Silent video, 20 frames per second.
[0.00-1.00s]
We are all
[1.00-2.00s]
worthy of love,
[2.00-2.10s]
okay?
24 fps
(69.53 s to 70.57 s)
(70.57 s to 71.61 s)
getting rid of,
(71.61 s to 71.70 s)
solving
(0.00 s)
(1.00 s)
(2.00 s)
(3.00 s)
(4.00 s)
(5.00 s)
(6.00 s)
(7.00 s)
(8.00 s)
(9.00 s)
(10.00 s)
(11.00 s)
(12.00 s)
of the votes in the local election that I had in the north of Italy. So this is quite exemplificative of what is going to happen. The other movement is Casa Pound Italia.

______________________________

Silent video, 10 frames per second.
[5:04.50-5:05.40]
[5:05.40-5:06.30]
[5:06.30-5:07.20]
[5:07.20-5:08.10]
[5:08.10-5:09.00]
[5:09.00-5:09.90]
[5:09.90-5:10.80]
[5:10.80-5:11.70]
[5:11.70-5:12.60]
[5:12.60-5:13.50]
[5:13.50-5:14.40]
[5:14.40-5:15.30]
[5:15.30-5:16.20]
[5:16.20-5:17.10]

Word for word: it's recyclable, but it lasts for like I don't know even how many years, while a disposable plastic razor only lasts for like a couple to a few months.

______________________________

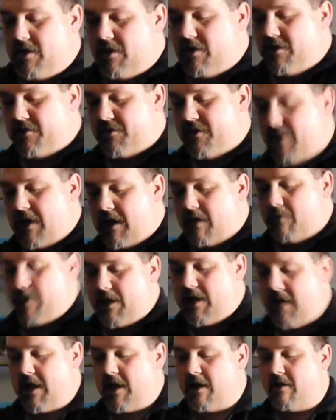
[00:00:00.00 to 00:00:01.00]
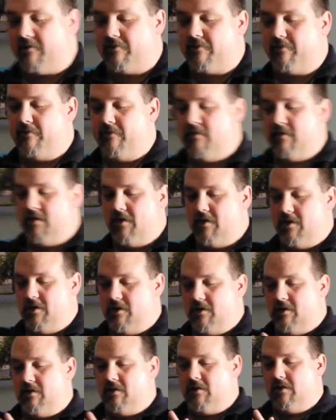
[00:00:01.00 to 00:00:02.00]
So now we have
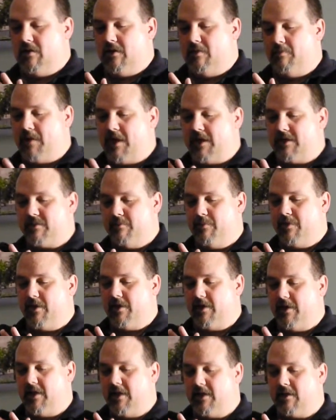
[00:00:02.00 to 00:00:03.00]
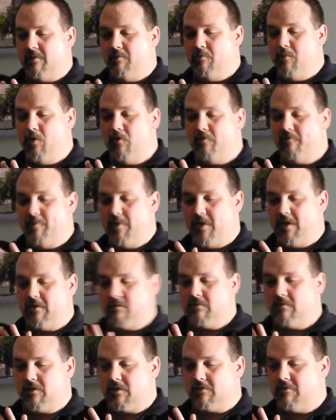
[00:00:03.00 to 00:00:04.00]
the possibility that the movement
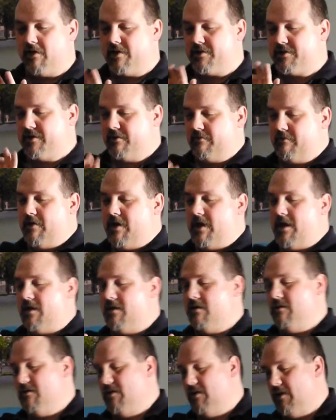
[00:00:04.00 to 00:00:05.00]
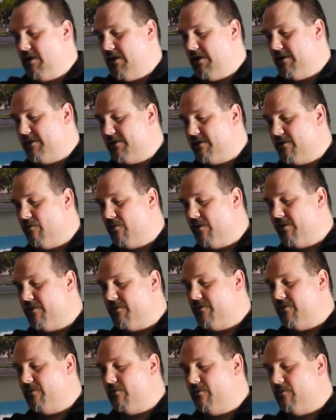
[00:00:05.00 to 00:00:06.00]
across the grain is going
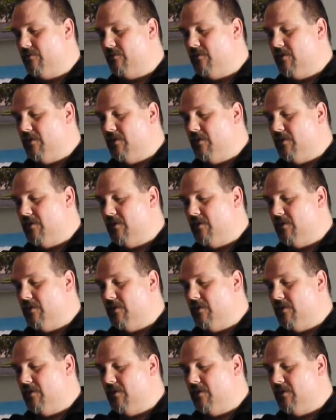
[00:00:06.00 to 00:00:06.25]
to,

______________________________

* **Exercise instructions**
Return from the data every line that holds "Silent".

* **Response area**
Silent video, 20 frames per second.
Silent video, 10 frames per second.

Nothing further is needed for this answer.